The Twins are seemingly a long ways away from being to the three-straight ALCS level of competiveness, but there is definitely a light at the end of the tunnel. That light is primarily coming from two guys: Miguel Sano and Byron Buxton.
These two will be the saviors of this franchise, if a lack of pitching doesn’t get in their way. That pitching is a major shadow in the tunnel, but Sano and Buxton’s light are cutting through it for now.
Miguel Sano looks to be a power-hitting third baseman with a whole lot of swag. That swag gets out of hand sometimes, but I’d rather have too much than too little of attitude.
Sano isn’t really filling anybody’s shoes over at third. The Twins haven’t been organizationally confident in a third baseman since Corey Koskie, whom played his last game in a Twins uniform ten years ago.

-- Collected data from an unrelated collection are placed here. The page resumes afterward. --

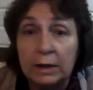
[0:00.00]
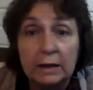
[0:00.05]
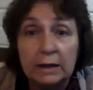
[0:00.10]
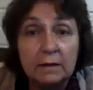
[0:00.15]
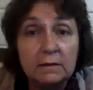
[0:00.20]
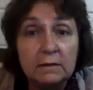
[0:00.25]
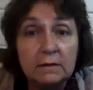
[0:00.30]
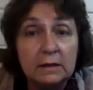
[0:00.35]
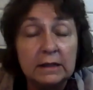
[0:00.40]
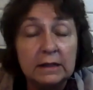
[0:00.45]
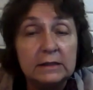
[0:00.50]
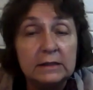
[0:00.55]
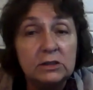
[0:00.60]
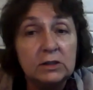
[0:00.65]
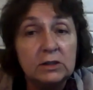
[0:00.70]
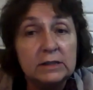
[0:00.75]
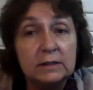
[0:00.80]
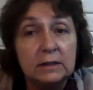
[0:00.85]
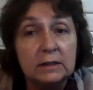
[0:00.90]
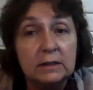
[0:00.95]
or anything. It's
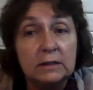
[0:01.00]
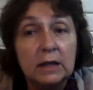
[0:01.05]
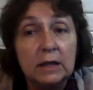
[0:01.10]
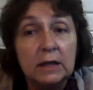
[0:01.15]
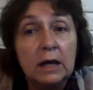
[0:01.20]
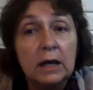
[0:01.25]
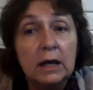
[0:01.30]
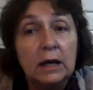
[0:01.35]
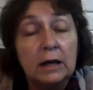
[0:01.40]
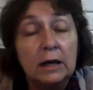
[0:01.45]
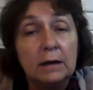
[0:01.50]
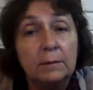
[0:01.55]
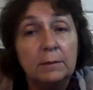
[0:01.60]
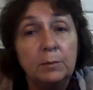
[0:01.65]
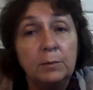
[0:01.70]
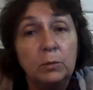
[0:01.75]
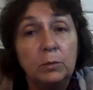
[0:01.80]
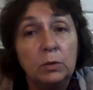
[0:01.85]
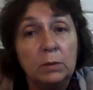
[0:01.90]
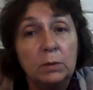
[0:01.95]
just that
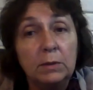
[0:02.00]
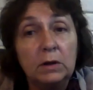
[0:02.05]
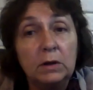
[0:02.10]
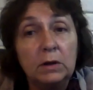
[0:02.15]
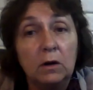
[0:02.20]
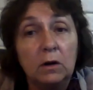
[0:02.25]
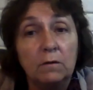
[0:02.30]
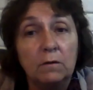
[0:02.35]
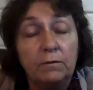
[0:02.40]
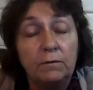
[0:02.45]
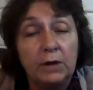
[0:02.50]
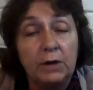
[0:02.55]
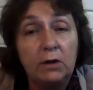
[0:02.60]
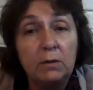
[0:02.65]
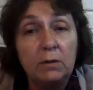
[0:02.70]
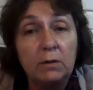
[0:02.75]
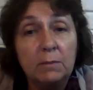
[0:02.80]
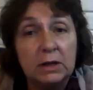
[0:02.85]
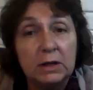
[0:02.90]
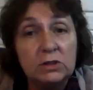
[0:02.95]
women are
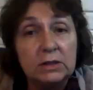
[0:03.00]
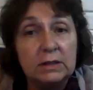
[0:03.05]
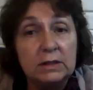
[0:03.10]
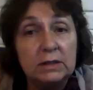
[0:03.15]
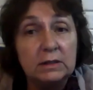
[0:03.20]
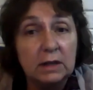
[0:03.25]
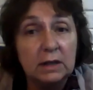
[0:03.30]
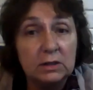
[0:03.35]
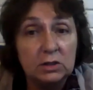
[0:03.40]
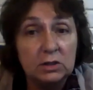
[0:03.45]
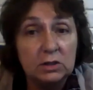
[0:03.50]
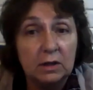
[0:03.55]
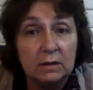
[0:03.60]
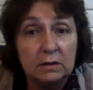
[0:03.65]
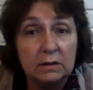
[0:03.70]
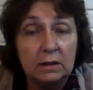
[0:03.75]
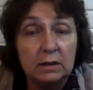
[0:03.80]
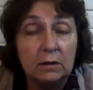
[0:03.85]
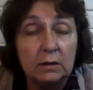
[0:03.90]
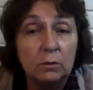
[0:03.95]
very much in touch, I
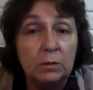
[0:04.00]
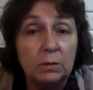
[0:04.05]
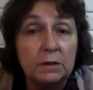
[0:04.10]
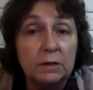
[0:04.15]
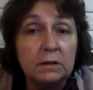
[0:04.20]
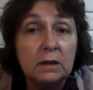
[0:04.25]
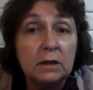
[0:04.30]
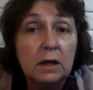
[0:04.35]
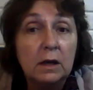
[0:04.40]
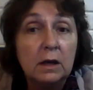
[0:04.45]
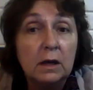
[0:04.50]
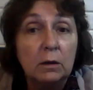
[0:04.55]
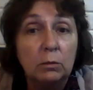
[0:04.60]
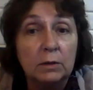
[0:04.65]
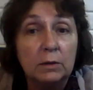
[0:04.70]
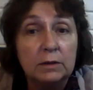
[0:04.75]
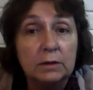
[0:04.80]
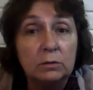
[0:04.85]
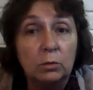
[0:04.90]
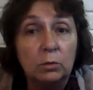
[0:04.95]
think, with
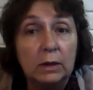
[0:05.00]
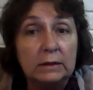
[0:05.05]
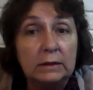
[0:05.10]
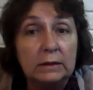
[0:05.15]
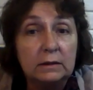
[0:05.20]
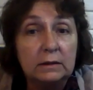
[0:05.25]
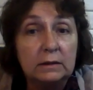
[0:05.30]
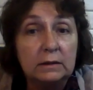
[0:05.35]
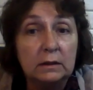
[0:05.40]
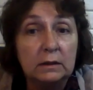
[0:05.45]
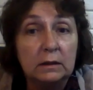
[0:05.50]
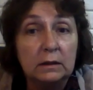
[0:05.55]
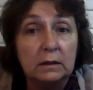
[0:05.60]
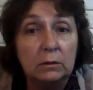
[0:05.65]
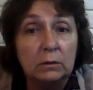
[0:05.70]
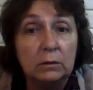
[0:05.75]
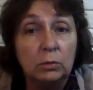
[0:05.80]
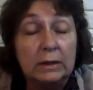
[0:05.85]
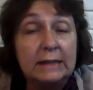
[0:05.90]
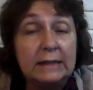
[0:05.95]
what
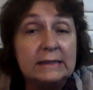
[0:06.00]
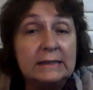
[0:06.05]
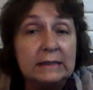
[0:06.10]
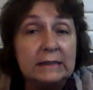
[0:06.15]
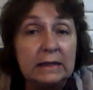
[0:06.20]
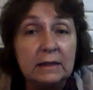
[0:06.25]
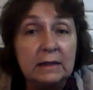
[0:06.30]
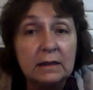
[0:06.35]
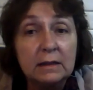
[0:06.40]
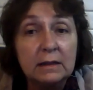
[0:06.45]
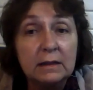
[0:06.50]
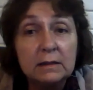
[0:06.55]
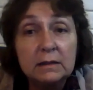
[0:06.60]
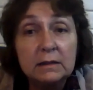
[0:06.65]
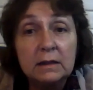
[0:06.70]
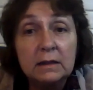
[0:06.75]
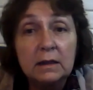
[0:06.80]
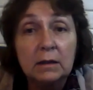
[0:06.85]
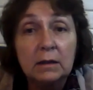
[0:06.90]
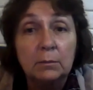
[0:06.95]
is
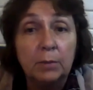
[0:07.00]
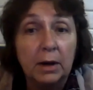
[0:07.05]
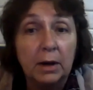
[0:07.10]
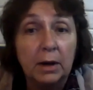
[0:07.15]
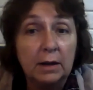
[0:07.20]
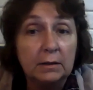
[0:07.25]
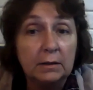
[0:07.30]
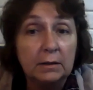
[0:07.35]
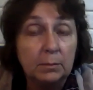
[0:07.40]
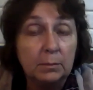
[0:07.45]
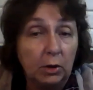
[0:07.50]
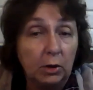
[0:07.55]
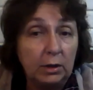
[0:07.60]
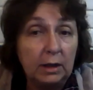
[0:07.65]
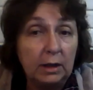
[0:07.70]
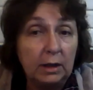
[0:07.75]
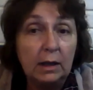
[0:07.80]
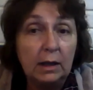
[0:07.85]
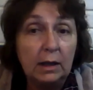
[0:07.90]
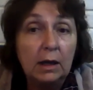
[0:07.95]
needed by the
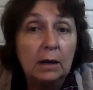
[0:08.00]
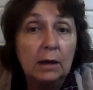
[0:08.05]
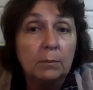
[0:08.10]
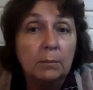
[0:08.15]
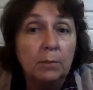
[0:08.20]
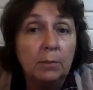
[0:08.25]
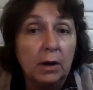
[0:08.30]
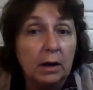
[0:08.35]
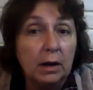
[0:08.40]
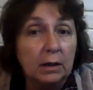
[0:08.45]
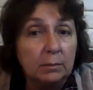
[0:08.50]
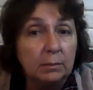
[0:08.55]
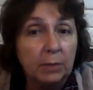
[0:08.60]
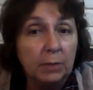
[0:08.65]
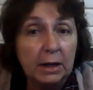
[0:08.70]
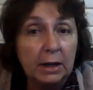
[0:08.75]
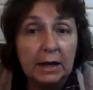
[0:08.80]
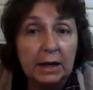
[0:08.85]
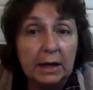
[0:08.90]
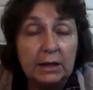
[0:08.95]
body,
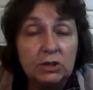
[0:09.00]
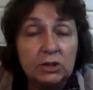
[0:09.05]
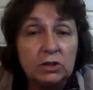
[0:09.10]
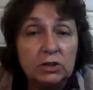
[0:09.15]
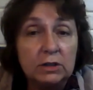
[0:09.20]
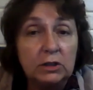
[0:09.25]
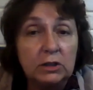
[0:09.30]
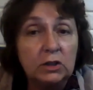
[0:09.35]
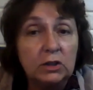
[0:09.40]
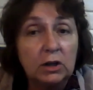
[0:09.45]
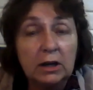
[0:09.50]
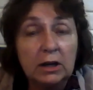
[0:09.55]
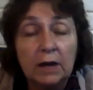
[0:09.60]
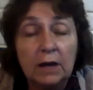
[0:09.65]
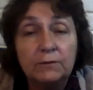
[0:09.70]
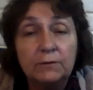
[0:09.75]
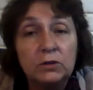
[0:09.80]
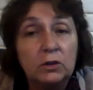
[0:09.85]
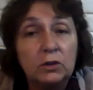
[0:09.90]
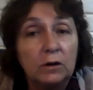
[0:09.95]
by nature. You don't
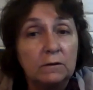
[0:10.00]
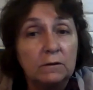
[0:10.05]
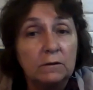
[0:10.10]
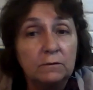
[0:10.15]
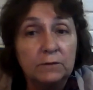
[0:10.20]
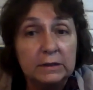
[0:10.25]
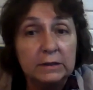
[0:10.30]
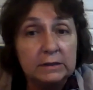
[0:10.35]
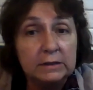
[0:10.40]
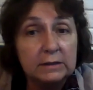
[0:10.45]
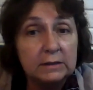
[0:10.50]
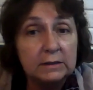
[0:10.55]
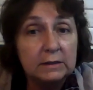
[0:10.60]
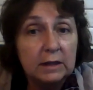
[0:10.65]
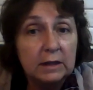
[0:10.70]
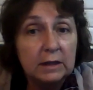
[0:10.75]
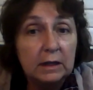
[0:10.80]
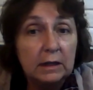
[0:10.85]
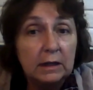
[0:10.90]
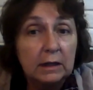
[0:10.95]
have to
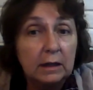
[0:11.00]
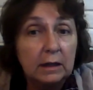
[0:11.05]
convince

Expectations are quite high for Sano, but it’ll be hard to compare him to anyone. The Twins have thrown the likes of Nick Punto, Tony Batista, Mike Lamb, Joe Crede, Danny Valencia and most recently Trevor Plouffe over at third base; it doesn’t take a whole lot to outperform what these guys did in a Twins uniform.
Byron Buxton looks to be a five-tool player, which pairs perfectly with the powerful behemoth we believe that Miguel Sano will be. The one thing that Buxton has to deal with though that Sano does not is history.
Buxton will be the centerfielder for the Minnesota Twins, hopefully, for a long time. Centerfield is a very important position, more so in the state of Minnesota.
Minnesotans don’t idolize a lot of people, the passive aggressiveness we Minnesotans all have get in the way of that, but we have all put Kirby Puckett on a very high pedestal. We put Torii Hunter also on one, but not nearly quite as high.
Can Miguel Sano build a legacy, one that has never been made at third base in Minnesota? Can Byron Buxton overcome the shadows of the centerfielders before him and make his own mark on Minnesota culture? Can they team up to make this team a winner once again?
Only time will tell. When it does, I’m sure Brian Dozier will write another tweet about it.